### EXERCISE
Without including any pictures, write out all the entries exactly.

### INFORMATION SUPPLIED
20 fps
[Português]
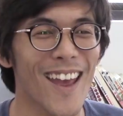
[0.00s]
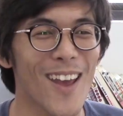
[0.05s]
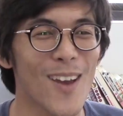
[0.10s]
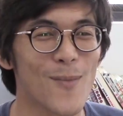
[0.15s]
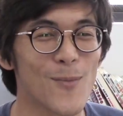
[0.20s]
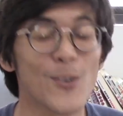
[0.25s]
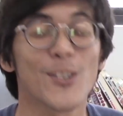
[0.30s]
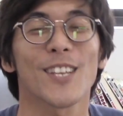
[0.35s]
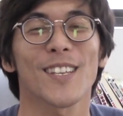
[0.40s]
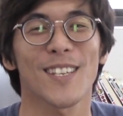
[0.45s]
É,
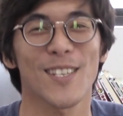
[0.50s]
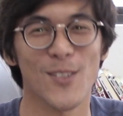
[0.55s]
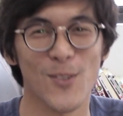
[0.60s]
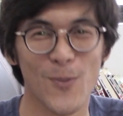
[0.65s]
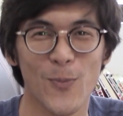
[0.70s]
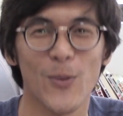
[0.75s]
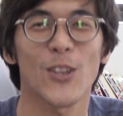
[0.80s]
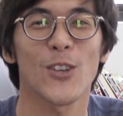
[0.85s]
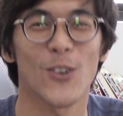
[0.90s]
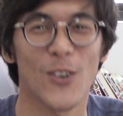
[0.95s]
muitas das
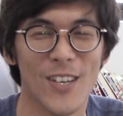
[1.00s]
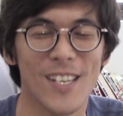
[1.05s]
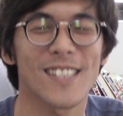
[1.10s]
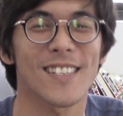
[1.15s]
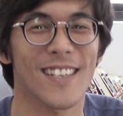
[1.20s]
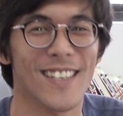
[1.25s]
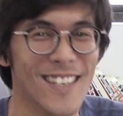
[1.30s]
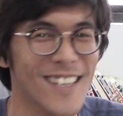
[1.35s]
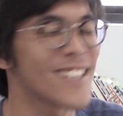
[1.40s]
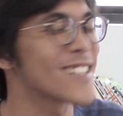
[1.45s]
opiniões
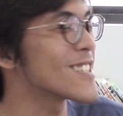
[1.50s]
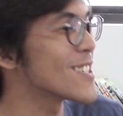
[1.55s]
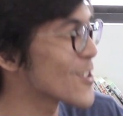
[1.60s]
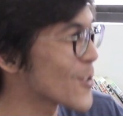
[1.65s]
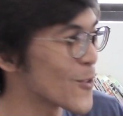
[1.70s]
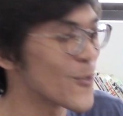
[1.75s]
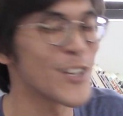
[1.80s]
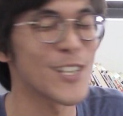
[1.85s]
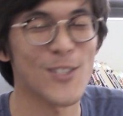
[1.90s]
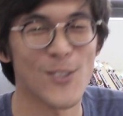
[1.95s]
aqui que a gente
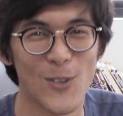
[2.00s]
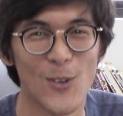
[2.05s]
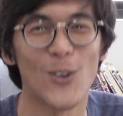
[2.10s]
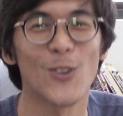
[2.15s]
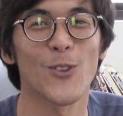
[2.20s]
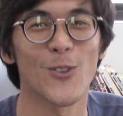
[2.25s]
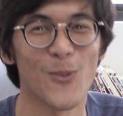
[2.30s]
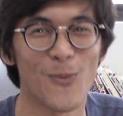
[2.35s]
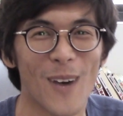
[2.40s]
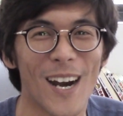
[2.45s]
conversou,
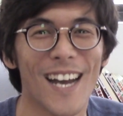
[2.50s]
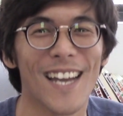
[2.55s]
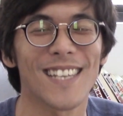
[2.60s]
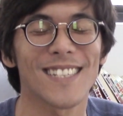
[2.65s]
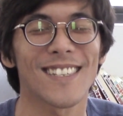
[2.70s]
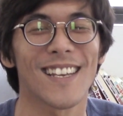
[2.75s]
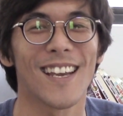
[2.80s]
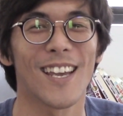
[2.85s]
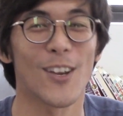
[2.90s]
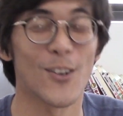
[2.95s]
tudo mais,
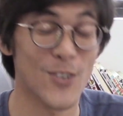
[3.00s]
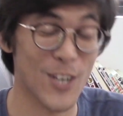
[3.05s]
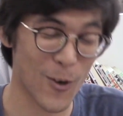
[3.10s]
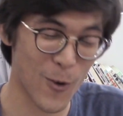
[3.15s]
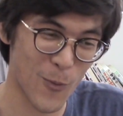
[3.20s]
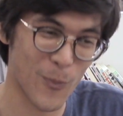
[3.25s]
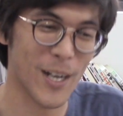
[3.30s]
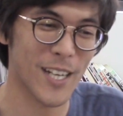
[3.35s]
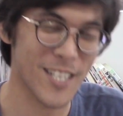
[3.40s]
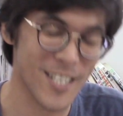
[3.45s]
eu já
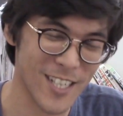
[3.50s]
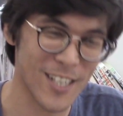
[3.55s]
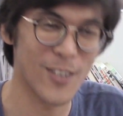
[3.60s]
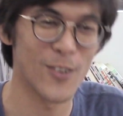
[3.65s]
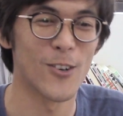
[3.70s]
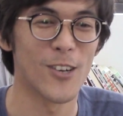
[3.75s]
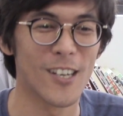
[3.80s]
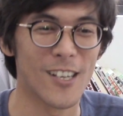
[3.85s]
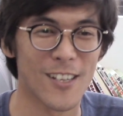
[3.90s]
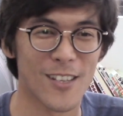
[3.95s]

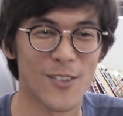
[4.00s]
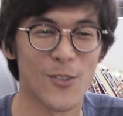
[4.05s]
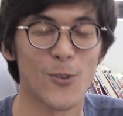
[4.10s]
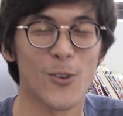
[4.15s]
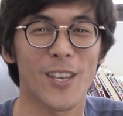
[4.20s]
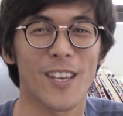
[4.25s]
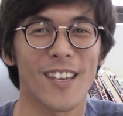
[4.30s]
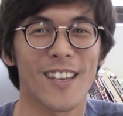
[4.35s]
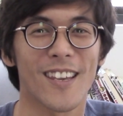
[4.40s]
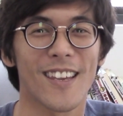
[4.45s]
compartilho do
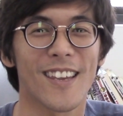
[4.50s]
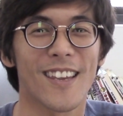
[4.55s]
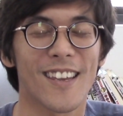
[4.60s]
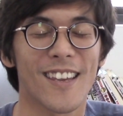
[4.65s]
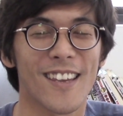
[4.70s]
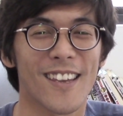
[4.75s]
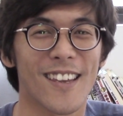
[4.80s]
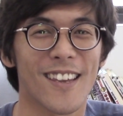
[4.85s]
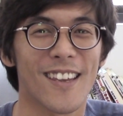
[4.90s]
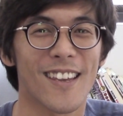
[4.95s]

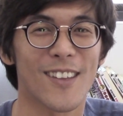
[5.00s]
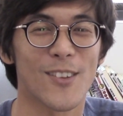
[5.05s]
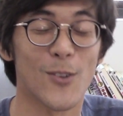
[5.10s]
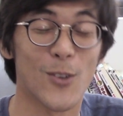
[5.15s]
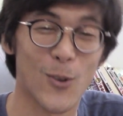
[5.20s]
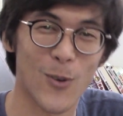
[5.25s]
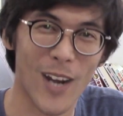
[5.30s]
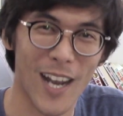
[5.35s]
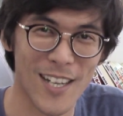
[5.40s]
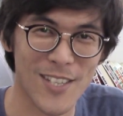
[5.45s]
que, do
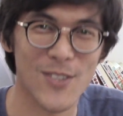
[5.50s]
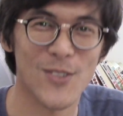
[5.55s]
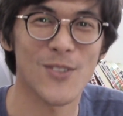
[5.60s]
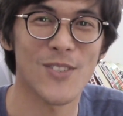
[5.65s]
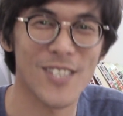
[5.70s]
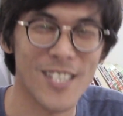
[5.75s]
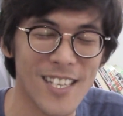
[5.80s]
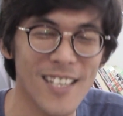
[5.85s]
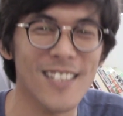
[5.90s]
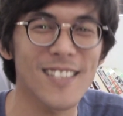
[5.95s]
que o
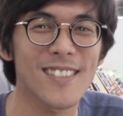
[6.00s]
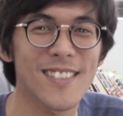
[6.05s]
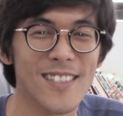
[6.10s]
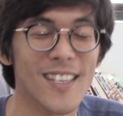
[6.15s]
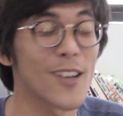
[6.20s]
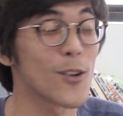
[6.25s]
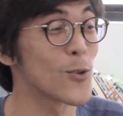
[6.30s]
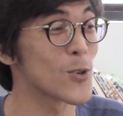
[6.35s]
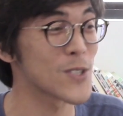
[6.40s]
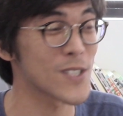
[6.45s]
Cassius disse,
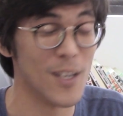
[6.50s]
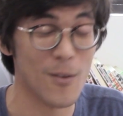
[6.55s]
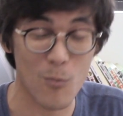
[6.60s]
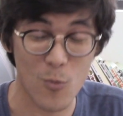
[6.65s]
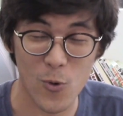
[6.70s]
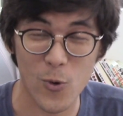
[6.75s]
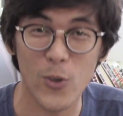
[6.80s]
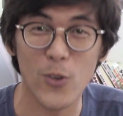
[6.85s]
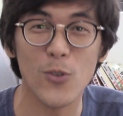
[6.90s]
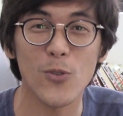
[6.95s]
né? Eu gostei
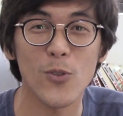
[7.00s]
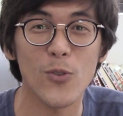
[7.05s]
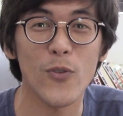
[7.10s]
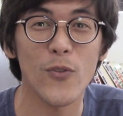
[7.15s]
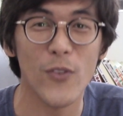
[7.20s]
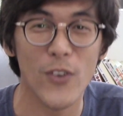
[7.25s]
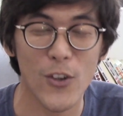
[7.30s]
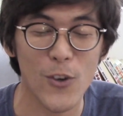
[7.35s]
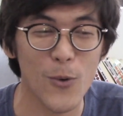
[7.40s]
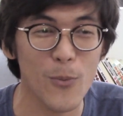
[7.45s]
muito do
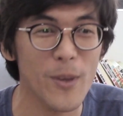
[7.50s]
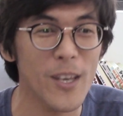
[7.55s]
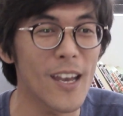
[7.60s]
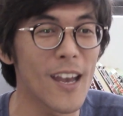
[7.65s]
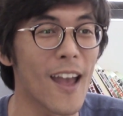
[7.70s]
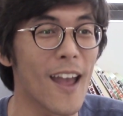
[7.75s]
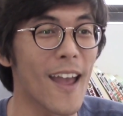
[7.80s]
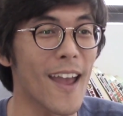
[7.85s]
filme.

### COMPLETED TASK
20 fps
[Português]
[0.00s]
[0.05s]
[0.10s]
[0.15s]
[0.20s]
[0.25s]
[0.30s]
[0.35s]
[0.40s]
[0.45s]
É,
[0.50s]
[0.55s]
[0.60s]
[0.65s]
[0.70s]
[0.75s]
[0.80s]
[0.85s]
[0.90s]
[0.95s]
muitas das
[1.00s]
[1.05s]
[1.10s]
[1.15s]
[1.20s]
[1.25s]
[1.30s]
[1.35s]
[1.40s]
[1.45s]
opiniões
[1.50s]
[1.55s]
[1.60s]
[1.65s]
[1.70s]
[1.75s]
[1.80s]
[1.85s]
[1.90s]
[1.95s]
aqui que a gente
[2.00s]
[2.05s]
[2.10s]
[2.15s]
[2.20s]
[2.25s]
[2.30s]
[2.35s]
[2.40s]
[2.45s]
conversou,
[2.50s]
[2.55s]
[2.60s]
[2.65s]
[2.70s]
[2.75s]
[2.80s]
[2.85s]
[2.90s]
[2.95s]
tudo mais,
[3.00s]
[3.05s]
[3.10s]
[3.15s]
[3.20s]
[3.25s]
[3.30s]
[3.35s]
[3.40s]
[3.45s]
eu já
[3.50s]
[3.55s]
[3.60s]
[3.65s]
[3.70s]
[3.75s]
[3.80s]
[3.85s]
[3.90s]
[3.95s]

[4.00s]
[4.05s]
[4.10s]
[4.15s]
[4.20s]
[4.25s]
[4.30s]
[4.35s]
[4.40s]
[4.45s]
compartilho do
[4.50s]
[4.55s]
[4.60s]
[4.65s]
[4.70s]
[4.75s]
[4.80s]
[4.85s]
[4.90s]
[4.95s]

[5.00s]
[5.05s]
[5.10s]
[5.15s]
[5.20s]
[5.25s]
[5.30s]
[5.35s]
[5.40s]
[5.45s]
que, do
[5.50s]
[5.55s]
[5.60s]
[5.65s]
[5.70s]
[5.75s]
[5.80s]
[5.85s]
[5.90s]
[5.95s]
que o
[6.00s]
[6.05s]
[6.10s]
[6.15s]
[6.20s]
[6.25s]
[6.30s]
[6.35s]
[6.40s]
[6.45s]
Cassius disse,
[6.50s]
[6.55s]
[6.60s]
[6.65s]
[6.70s]
[6.75s]
[6.80s]
[6.85s]
[6.90s]
[6.95s]
né? Eu gostei
[7.00s]
[7.05s]
[7.10s]
[7.15s]
[7.20s]
[7.25s]
[7.30s]
[7.35s]
[7.40s]
[7.45s]
muito do
[7.50s]
[7.55s]
[7.60s]
[7.65s]
[7.70s]
[7.75s]
[7.80s]
[7.85s]
filme.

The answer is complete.